Williams did not itemise the 188 hot spots yesterday, but said the locations of the ten police stations which had to deal with the most serious crimes were Chaguanas, San Fernando, Besson Street and Central Police Station in Port-of-Spain, St Joseph, St James, Arima, Scarborough and San Juan. He said for the Police Service to move forward it must be singled out as a professional entity and officers must also be given proper remuneration packages.
The way forward, he added, was also through the use of consistent scientific means. “Over the next two months we will be running a randomised control trial, an experiment at the highest level utilising the input of Prof Lawrence Sherman, who is facilitating training with 200 middle managers,” Williams said.

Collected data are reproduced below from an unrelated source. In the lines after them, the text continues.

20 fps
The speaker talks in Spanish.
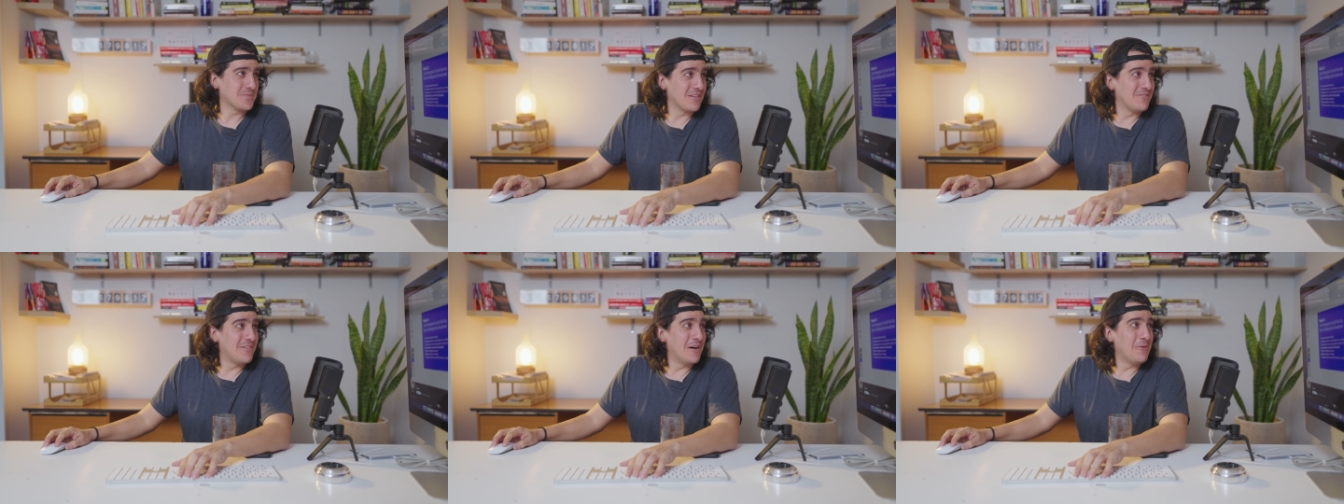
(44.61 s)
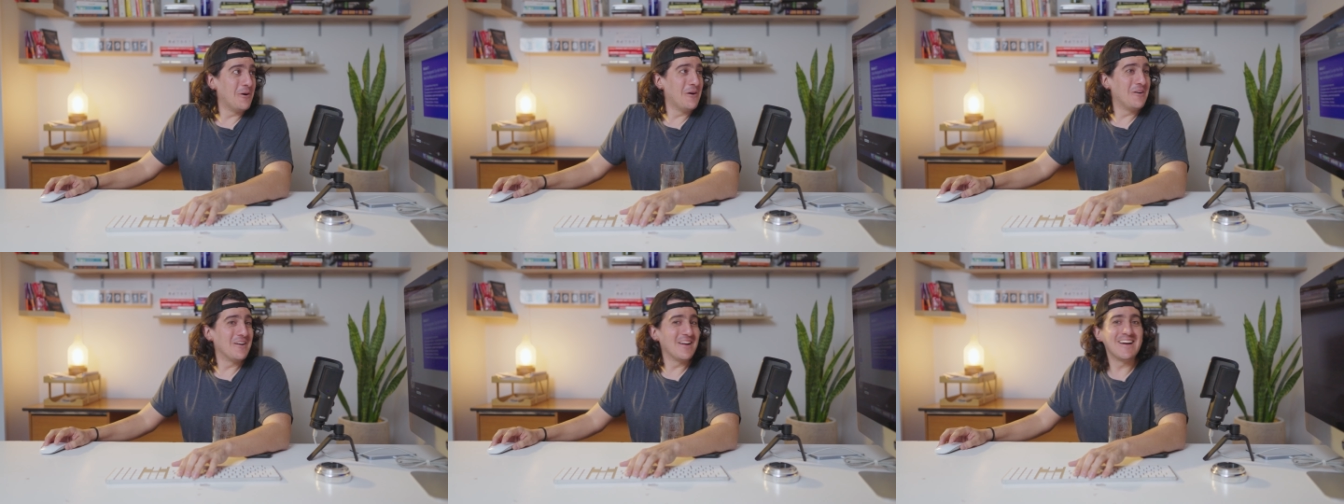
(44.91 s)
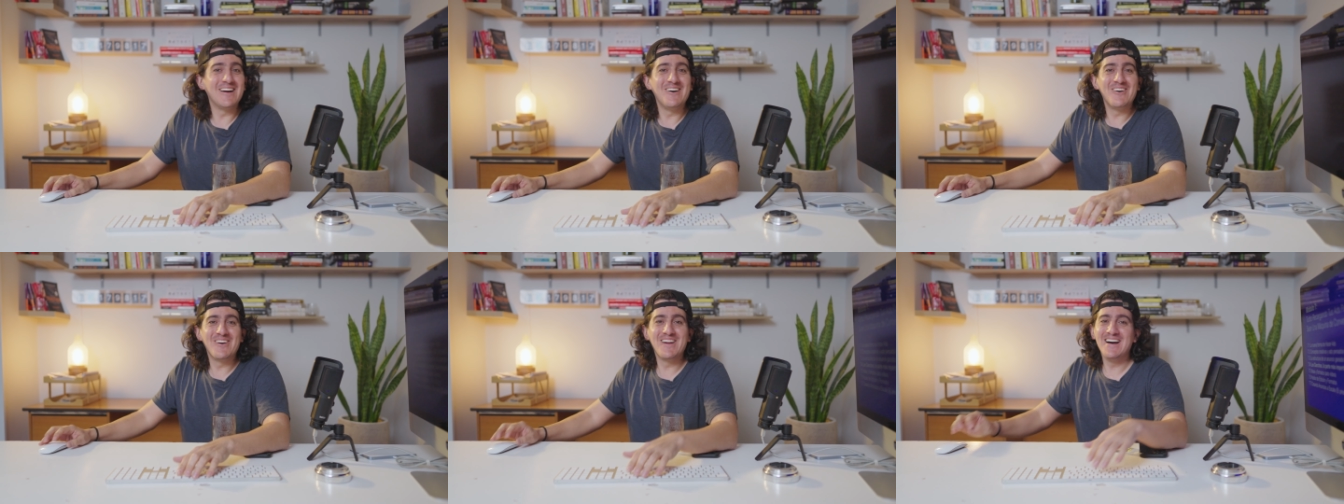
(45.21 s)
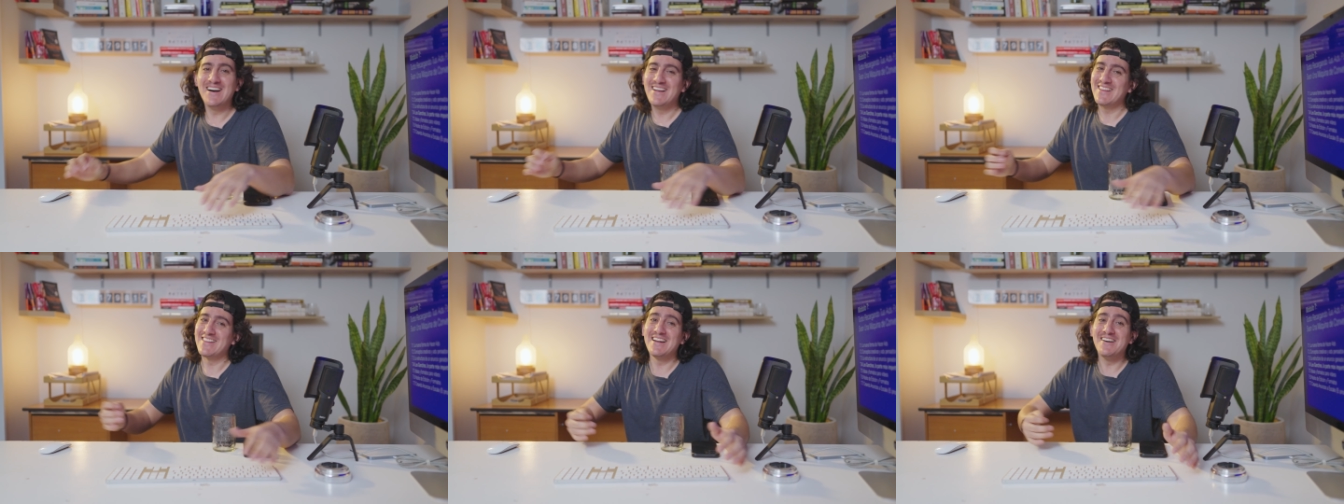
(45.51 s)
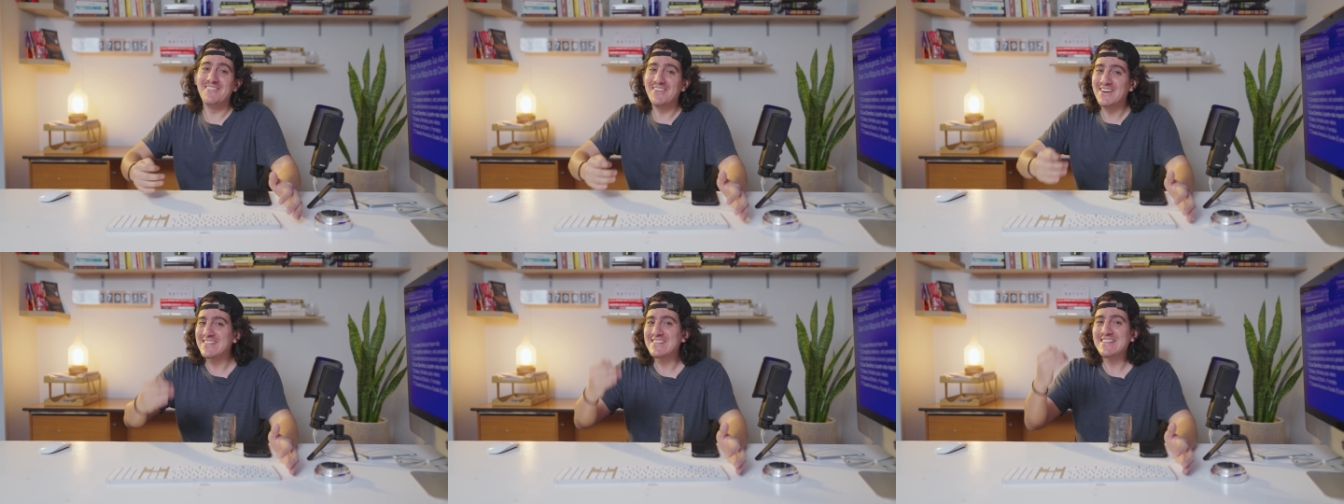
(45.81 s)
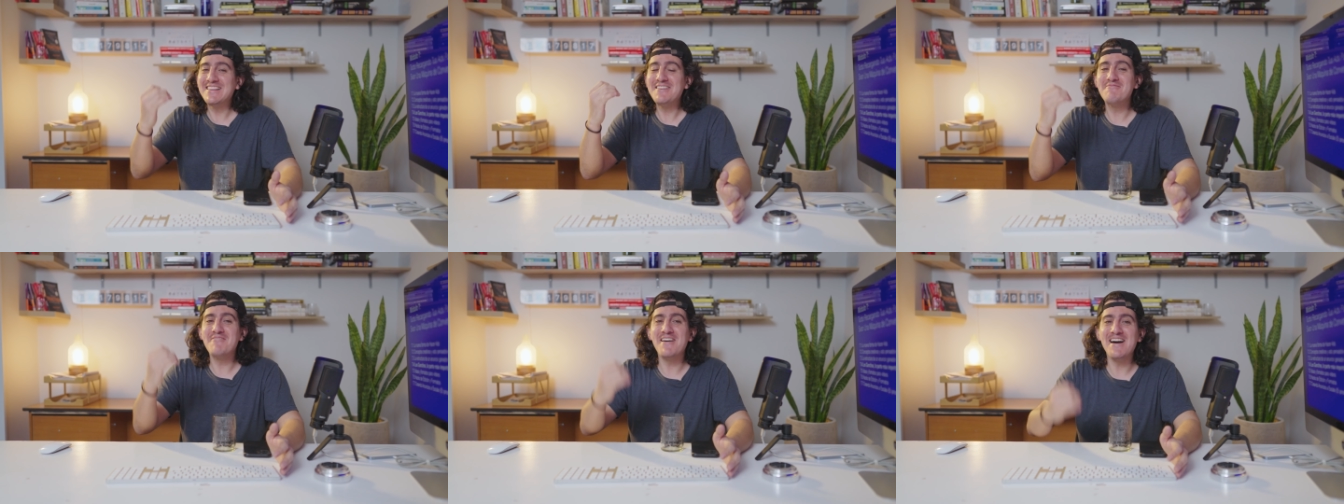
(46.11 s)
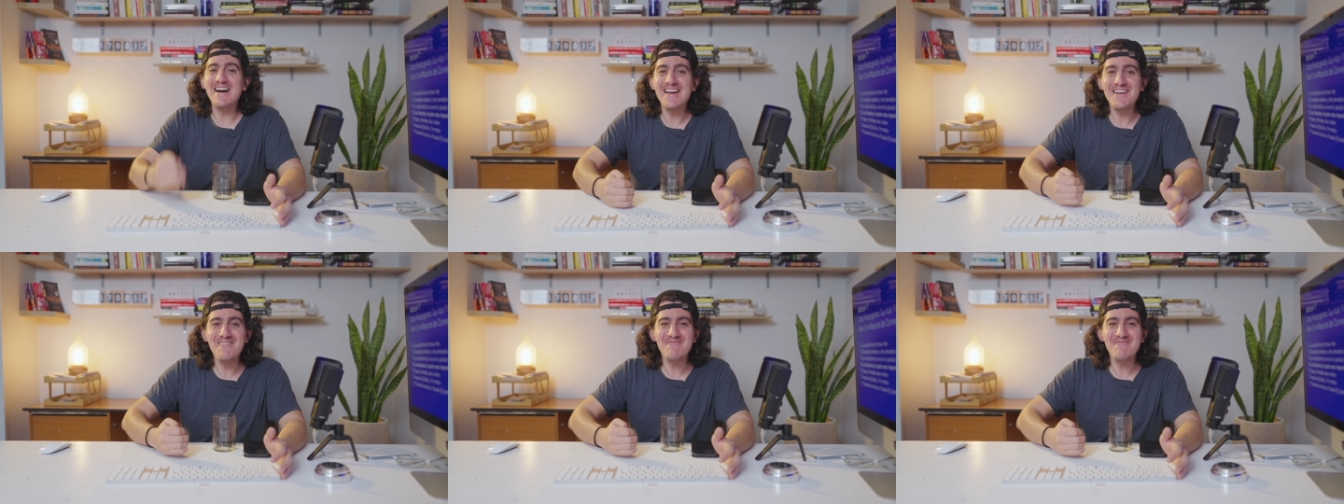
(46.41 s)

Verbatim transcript: vamos a hablar ahora de la parte más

“A direct follow-up to that training is to make some clear determination of crime and location, and that will allow us not to speak in loose terms when asked specific questions.” He said there must also be scientific knowledge to prove that, thanks to heightened police activities in one area, or through the use of other factors, crime had dropped.
“We see a clear correlation in what we do and the reduction in crime. But to make that determination by way of cause and effect, we need scientific support and that is what we are doing now,” he said. “We are starting a process by utilising the highest level of scientific methods and tests to make those determination.” Committee member and Planning Minister Dr Bhoe Tewarie asked Williams what was needed for the police to achieve sustained control of crime.
Williams said they would need a comprehensive measure which also took into account crime as a social issue, and a broad-based approach of improving communities was also needed. “And social intervention must be clearly targeted, because crime is just one feature within the social domain,” he said. “What we have recognised is that young people between 13 and 35 are the greatest offenders, and it is important for us to change the dynamics of what people refer to as idle hands.”
On vehicle resources, Williams said the police currently had 1, 365 vehicles, of which 349 were not in operation. He said efforts were being made to bring it to a fleet of 1,700 vehicles.